Why inequality is such a barrier to eradicating poverty

In the arguments about how wealth and income are shared out, one of the common lines is that poverty matters, but inequality, in the sense of the gaps across all of society, is a distraction. This is usually buttressed with a reference to China: just look, people say, at the way that hundreds of millions of people have been pulled out of poverty, even as the gap between the rich and the rest has widened. Inequality doesn’t matter; fostering economic growth is the key.

This week’s report from Oxfam – the one pointing out that 62 billion years have as much wealth as half of the world’s population combined – neatly destroys that argument.

It acknowledges that, between 1990 and 2010, the number of people in the world living below the extreme poverty line halved. But, crucially, it also points out:

Yet had inequality within countries not grown during that period, an extra 200 million people would have escaped poverty. That could have risen to 700 million had poor people benefited more than the rich from economic growth.

The point here is that although countries used some of their economic growth to lift people out of poverty, a disproportionate amount of that growth went to the already rich. Had the growth been fairly shared, poverty would have fallen even more.

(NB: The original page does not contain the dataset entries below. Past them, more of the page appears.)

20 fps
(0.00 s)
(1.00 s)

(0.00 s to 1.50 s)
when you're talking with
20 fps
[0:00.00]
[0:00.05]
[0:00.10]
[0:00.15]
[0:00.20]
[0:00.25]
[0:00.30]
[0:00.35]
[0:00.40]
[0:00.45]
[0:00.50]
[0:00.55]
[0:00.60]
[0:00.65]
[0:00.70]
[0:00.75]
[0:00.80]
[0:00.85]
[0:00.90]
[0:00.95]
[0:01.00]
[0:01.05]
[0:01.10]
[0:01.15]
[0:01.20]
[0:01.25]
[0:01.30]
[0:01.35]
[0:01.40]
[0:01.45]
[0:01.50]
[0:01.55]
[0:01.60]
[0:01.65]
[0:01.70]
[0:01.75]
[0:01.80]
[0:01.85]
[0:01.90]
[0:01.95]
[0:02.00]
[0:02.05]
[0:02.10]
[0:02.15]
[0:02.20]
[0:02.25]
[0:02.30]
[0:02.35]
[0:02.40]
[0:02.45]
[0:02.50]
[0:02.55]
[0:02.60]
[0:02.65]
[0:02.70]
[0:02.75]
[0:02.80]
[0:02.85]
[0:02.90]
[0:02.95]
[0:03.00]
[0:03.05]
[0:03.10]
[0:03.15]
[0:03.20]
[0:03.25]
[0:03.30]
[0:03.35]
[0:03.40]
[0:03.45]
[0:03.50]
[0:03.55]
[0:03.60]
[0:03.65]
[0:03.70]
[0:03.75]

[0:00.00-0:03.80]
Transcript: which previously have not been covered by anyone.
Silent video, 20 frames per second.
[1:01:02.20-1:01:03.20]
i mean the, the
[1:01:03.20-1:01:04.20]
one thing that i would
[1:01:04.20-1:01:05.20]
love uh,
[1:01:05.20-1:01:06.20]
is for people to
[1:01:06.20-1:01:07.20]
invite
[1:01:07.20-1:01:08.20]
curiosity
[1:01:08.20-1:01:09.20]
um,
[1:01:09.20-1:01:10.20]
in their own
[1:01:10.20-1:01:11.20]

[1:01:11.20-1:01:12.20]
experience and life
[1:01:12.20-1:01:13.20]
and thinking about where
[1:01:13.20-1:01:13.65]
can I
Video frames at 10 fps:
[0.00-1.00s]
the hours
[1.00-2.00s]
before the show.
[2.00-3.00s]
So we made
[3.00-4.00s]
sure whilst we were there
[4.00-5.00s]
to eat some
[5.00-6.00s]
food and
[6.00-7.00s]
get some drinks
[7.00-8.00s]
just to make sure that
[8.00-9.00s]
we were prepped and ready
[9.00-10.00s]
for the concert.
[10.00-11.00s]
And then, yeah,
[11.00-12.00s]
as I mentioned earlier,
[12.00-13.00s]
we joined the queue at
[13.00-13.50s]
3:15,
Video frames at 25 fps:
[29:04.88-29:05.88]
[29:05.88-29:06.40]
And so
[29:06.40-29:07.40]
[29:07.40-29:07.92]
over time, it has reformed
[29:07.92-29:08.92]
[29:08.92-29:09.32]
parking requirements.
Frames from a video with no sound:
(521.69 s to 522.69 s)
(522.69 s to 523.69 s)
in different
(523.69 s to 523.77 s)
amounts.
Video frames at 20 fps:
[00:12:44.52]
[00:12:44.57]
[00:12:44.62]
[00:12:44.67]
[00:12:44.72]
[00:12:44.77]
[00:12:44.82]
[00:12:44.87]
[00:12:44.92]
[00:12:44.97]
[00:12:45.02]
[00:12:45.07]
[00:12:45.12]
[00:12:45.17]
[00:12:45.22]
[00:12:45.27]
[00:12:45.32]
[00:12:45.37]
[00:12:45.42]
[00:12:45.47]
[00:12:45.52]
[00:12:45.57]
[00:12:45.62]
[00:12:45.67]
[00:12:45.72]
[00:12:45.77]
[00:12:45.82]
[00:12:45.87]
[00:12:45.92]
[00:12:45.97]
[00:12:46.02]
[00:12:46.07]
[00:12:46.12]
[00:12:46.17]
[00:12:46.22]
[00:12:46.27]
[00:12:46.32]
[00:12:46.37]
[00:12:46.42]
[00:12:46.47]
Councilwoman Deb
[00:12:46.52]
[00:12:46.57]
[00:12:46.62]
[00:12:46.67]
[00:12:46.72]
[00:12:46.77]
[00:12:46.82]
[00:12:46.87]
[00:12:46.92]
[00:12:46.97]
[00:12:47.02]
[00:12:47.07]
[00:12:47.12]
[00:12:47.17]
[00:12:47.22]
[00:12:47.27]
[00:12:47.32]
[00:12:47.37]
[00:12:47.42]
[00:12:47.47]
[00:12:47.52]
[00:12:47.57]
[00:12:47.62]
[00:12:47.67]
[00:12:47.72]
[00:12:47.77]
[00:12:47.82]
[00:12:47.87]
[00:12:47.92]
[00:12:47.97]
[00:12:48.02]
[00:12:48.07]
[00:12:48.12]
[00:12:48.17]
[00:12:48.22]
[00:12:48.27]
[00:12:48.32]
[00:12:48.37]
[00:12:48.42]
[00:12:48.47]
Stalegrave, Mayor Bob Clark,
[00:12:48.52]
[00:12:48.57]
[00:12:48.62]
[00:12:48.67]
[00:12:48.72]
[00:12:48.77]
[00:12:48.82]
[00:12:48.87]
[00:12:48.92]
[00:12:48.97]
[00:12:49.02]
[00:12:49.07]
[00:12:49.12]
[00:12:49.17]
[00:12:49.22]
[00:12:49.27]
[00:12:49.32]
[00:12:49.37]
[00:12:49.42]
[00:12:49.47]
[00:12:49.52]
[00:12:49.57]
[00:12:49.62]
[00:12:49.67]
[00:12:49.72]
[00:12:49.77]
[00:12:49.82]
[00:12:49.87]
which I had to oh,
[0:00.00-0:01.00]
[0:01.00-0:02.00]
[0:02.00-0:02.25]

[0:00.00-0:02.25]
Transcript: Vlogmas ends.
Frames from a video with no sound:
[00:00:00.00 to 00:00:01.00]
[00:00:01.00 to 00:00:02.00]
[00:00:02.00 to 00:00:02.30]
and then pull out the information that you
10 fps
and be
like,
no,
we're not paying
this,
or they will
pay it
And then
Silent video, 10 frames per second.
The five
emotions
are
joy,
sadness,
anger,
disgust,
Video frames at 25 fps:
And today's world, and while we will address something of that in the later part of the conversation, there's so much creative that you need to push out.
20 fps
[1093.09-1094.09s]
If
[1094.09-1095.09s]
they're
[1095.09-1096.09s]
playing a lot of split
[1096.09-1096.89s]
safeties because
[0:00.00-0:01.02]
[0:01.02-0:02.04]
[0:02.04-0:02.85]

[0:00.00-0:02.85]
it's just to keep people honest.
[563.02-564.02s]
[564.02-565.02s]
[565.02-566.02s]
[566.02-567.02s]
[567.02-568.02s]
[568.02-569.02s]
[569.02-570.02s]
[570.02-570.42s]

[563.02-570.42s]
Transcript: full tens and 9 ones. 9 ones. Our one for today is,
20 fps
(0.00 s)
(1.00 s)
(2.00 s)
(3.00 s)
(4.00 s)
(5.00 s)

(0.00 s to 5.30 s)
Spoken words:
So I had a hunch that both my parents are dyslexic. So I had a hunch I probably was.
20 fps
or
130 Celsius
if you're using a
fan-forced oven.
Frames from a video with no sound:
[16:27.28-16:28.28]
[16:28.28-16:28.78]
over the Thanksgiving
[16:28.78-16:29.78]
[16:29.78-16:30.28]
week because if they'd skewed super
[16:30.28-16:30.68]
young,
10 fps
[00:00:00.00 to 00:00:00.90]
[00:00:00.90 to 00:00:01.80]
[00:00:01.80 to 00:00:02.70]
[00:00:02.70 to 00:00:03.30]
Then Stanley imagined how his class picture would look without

The reason that growth wasn’t shared fairly is to do with inequality: the failure to curb monopolies that benefit the wealthy; a lack of bargaining power for workers that sees them unable to claim their share of company profits; weak tax and benefit systems that don’t provide an adequate safety net or recognise the gains everyone gets from public infrastructure; corruption and other ways that wealth influences power. Underlying all that are attitudes about inequality – beliefs that some people are more deserving than others.

So, yes, you may need economic growth to lift people out of poverty; but if you don’t think about how it will be shared, it’s going to be severely limited in its effectiveness. Shared economic growth is a key challenge of the years ahead – and that forces us to think about inequality.